Please return each of the entries exactly, minus their pictures.
[[ Task input open ]]
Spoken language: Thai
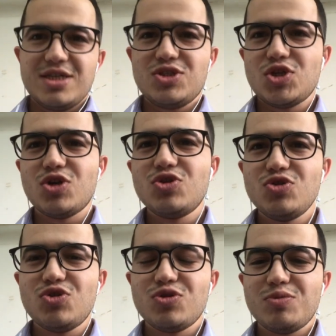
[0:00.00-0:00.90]
ช่อง
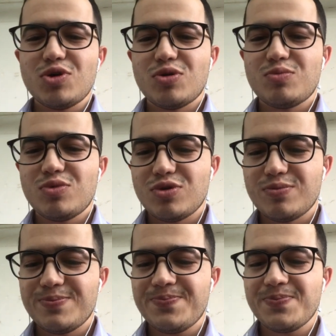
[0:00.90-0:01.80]
YouTube ของผม
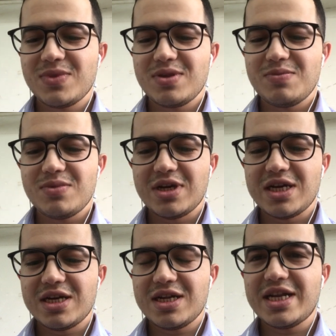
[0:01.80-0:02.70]

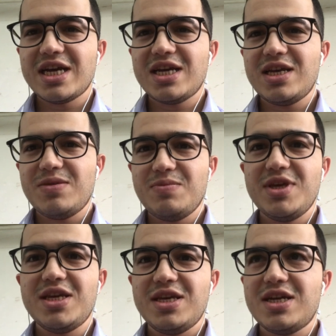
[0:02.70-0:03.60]
ได้มี
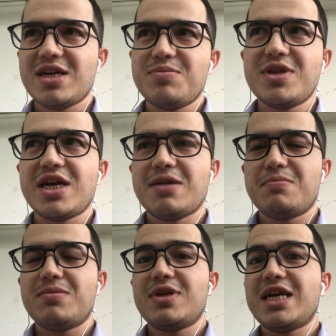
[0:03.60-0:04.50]
คำถาม
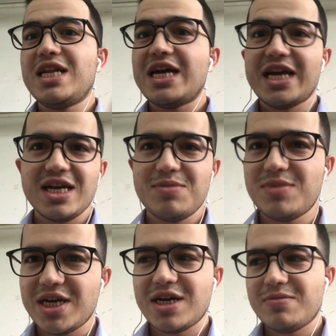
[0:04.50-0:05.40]
หลายๆคำ
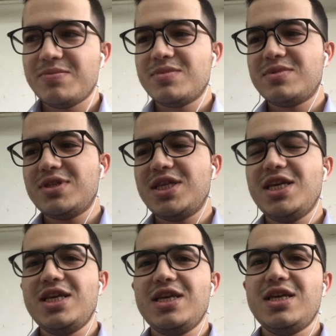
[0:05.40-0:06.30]
ถามที่
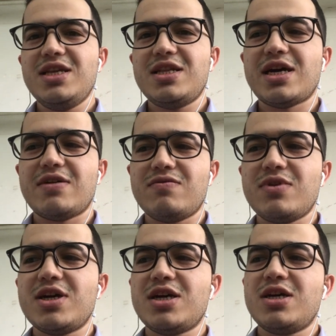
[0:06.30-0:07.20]
ถามว่า
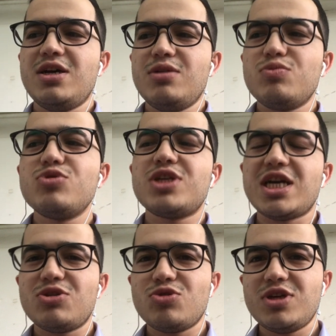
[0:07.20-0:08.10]
ผู้ชาย
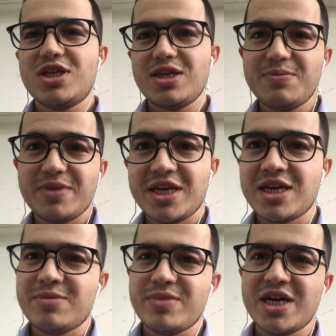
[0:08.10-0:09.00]
ตุรกีเป็นไง
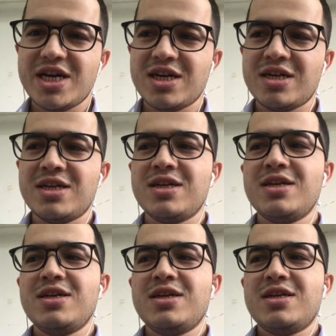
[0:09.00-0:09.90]
บ้าง
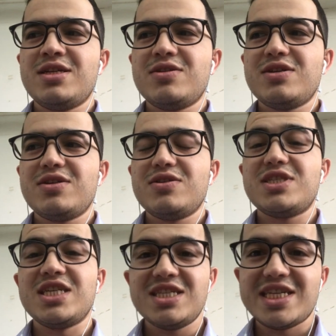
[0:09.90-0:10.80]
จริ
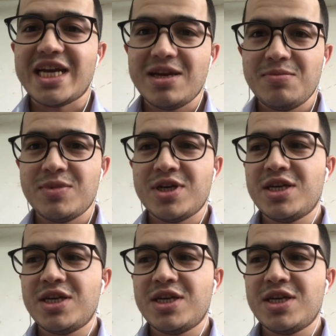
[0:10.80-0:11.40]
งใจไหม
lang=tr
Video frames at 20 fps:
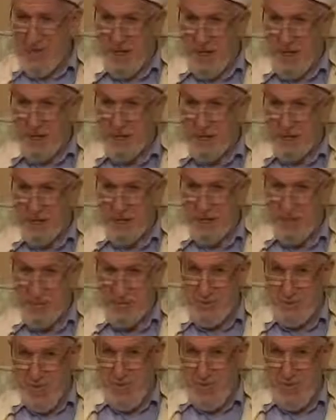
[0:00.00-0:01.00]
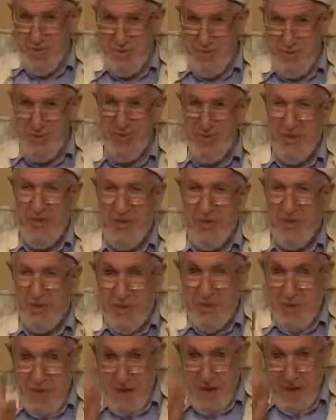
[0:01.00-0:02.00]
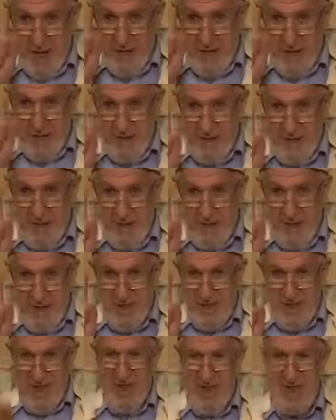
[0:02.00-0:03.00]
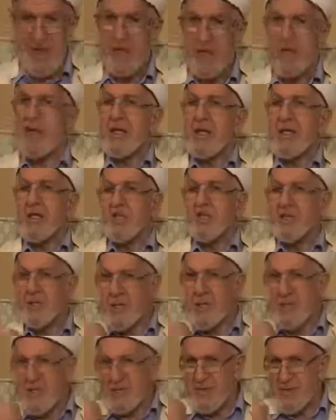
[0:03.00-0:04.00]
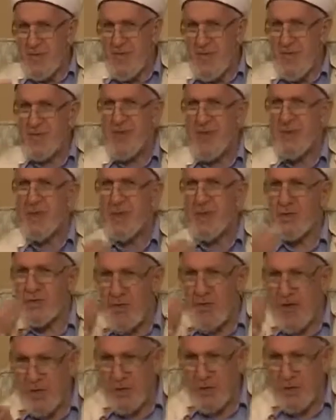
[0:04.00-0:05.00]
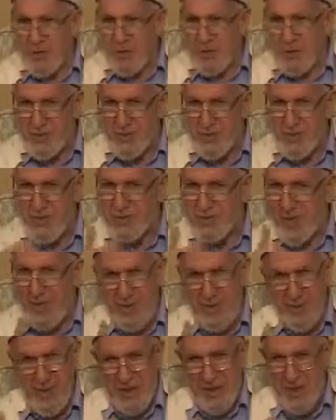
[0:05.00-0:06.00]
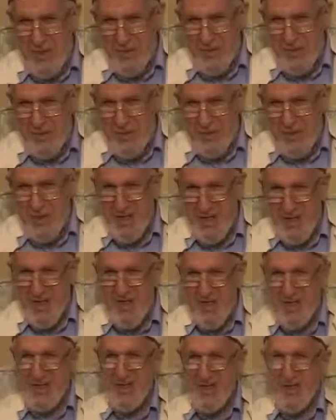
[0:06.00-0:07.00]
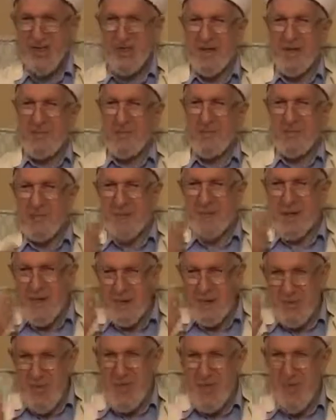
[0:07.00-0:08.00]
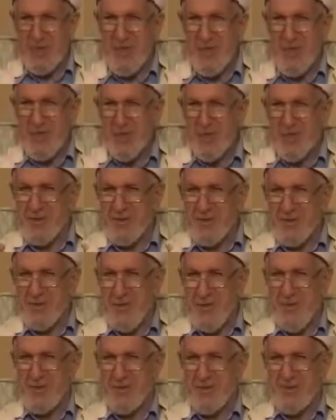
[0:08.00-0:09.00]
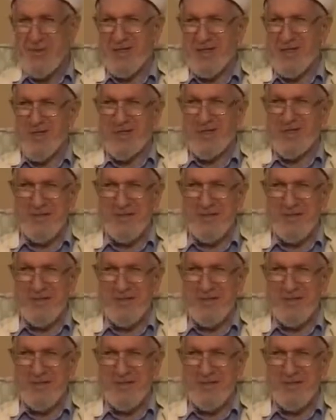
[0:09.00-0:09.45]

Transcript: Alışmış duramıyor aynı sigarada bu bilimsel laboratuvar bulgusudur. Benim kanaatim değil. Bütün ilim adamlarının şeysidir.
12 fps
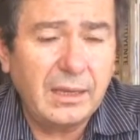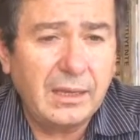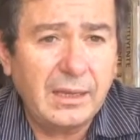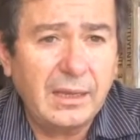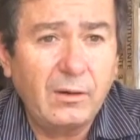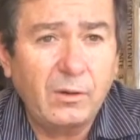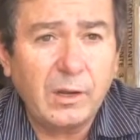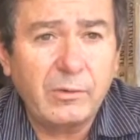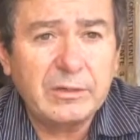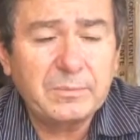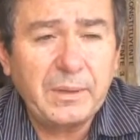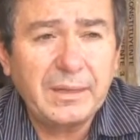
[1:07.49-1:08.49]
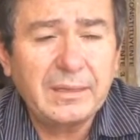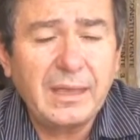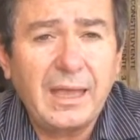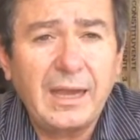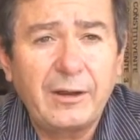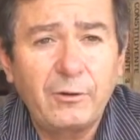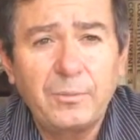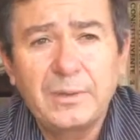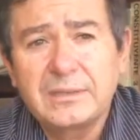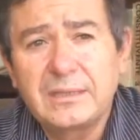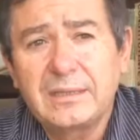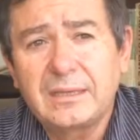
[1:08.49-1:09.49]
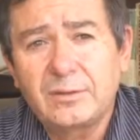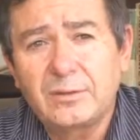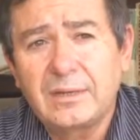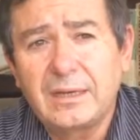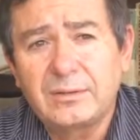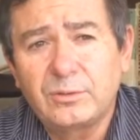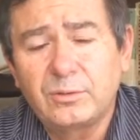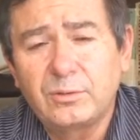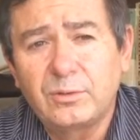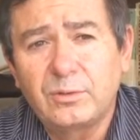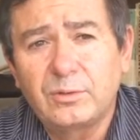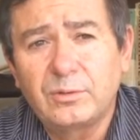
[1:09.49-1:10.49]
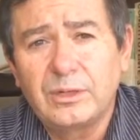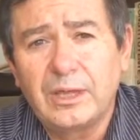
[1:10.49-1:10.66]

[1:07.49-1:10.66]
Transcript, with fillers: en lo que respecta a la no presentación del estudio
[[ Task input closed ]]
Task response:
Spoken language: Thai
[0:00.00-0:00.90]
ช่อง
[0:00.90-0:01.80]
YouTube ของผม
[0:01.80-0:02.70]

[0:02.70-0:03.60]
ได้มี
[0:03.60-0:04.50]
คำถาม
[0:04.50-0:05.40]
หลายๆคำ
[0:05.40-0:06.30]
ถามที่
[0:06.30-0:07.20]
ถามว่า
[0:07.20-0:08.10]
ผู้ชาย
[0:08.10-0:09.00]
ตุรกีเป็นไง
[0:09.00-0:09.90]
บ้าง
[0:09.90-0:10.80]
จริ
[0:10.80-0:11.40]
งใจไหม
lang=tr
Video frames at 20 fps:
[0:00.00-0:01.00]
[0:01.00-0:02.00]
[0:02.00-0:03.00]
[0:03.00-0:04.00]
[0:04.00-0:05.00]
[0:05.00-0:06.00]
[0:06.00-0:07.00]
[0:07.00-0:08.00]
[0:08.00-0:09.00]
[0:09.00-0:09.45]

Transcript: Alışmış duramıyor aynı sigarada bu bilimsel laboratuvar bulgusudur. Benim kanaatim değil. Bütün ilim adamlarının şeysidir.
12 fps
[1:07.49-1:08.49]
[1:08.49-1:09.49]
[1:09.49-1:10.49]
[1:10.49-1:10.66]

[1:07.49-1:10.66]
Transcript, with fillers: en lo que respecta a la no presentación del estudio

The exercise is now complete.